In this case, Jameson weaponizes two factions on Mordan IV and sets off a chain of events leading to 45 years of war. (Jameson decided to give weapons to both major factions of Mordan IV to give each equal standing and help them come to peace, but it incites years of war.)

Karnas wants revenge. He took the ambassador hostage himself just to summon Jameson to kill him for starting the 45 years of war. So revenge is central to its plot, as in 'The Battle'.

Picard smartly argues that the two factions, including Karnas', could have chosen to settle peaceably by taking responsibility for their own actions. They have freewill to refuse to wage destructive warfare; they could have made another choice.

So Karnas's desire for revenge shows how we may become blinded to the possibility of taking positive actions for ourselves to achieve our desired ends, or equally it shows how the decision of Jameson to re-interpret the prime directive can possibly contribute, if only a bit, to destructive ends.
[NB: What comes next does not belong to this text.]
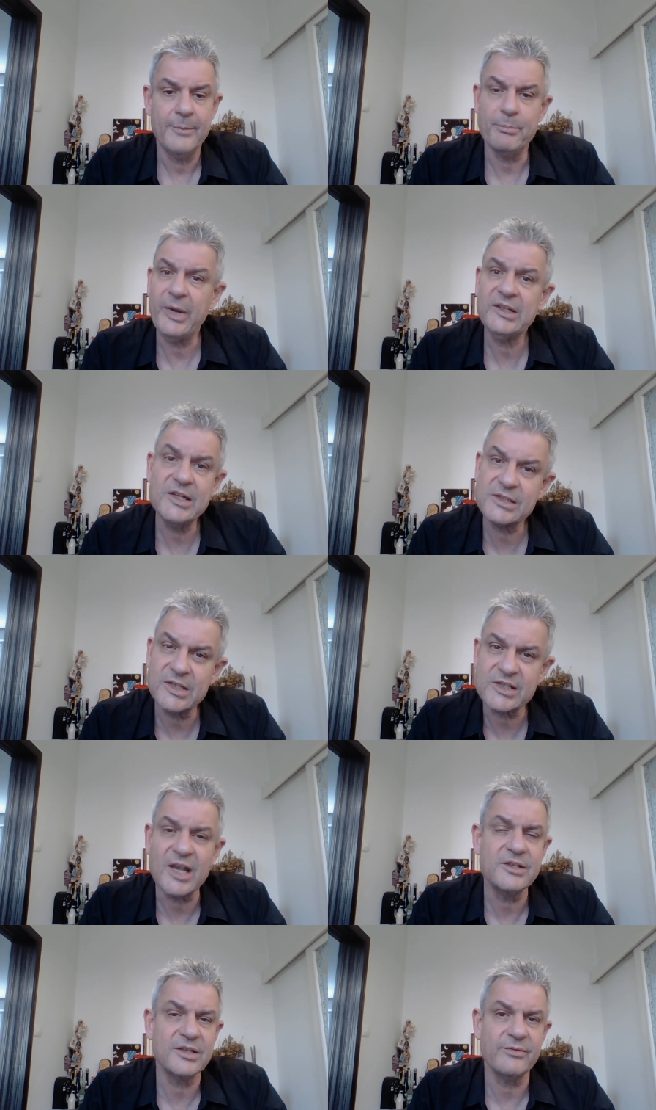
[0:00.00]
but he's
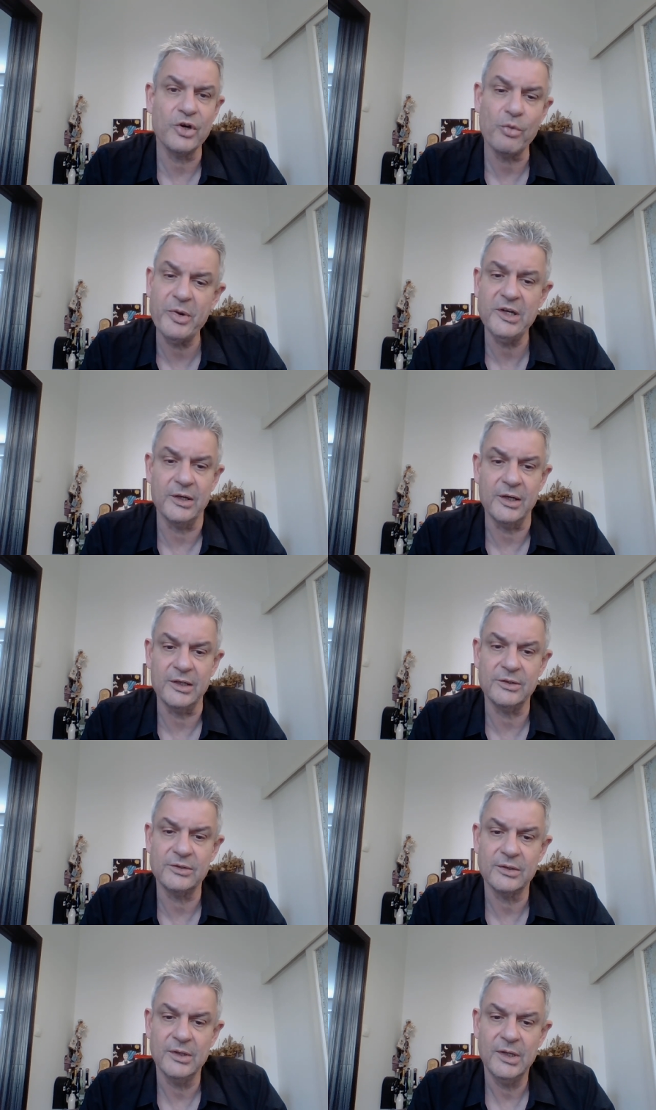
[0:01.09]
decisive and opinionated.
The most interesting part of this episode concerns the question of whether we should give dangerous technology to lesser advanced civilizations. But (Picard would say) even if we do and bad side effects follow, advanced civilizations don't completely control the outcomes of other people; people are free to make different decisions and must take much responsibility for their own actions.

So this episode has an excellent moral point of view. It says sentient beings are free to act, people must take responsibility for their actions, and it's wrong to 'play the victim' and place all the blame for one's suffering on an outsider.

I give top marks to this moral message, but the episode could use more SF!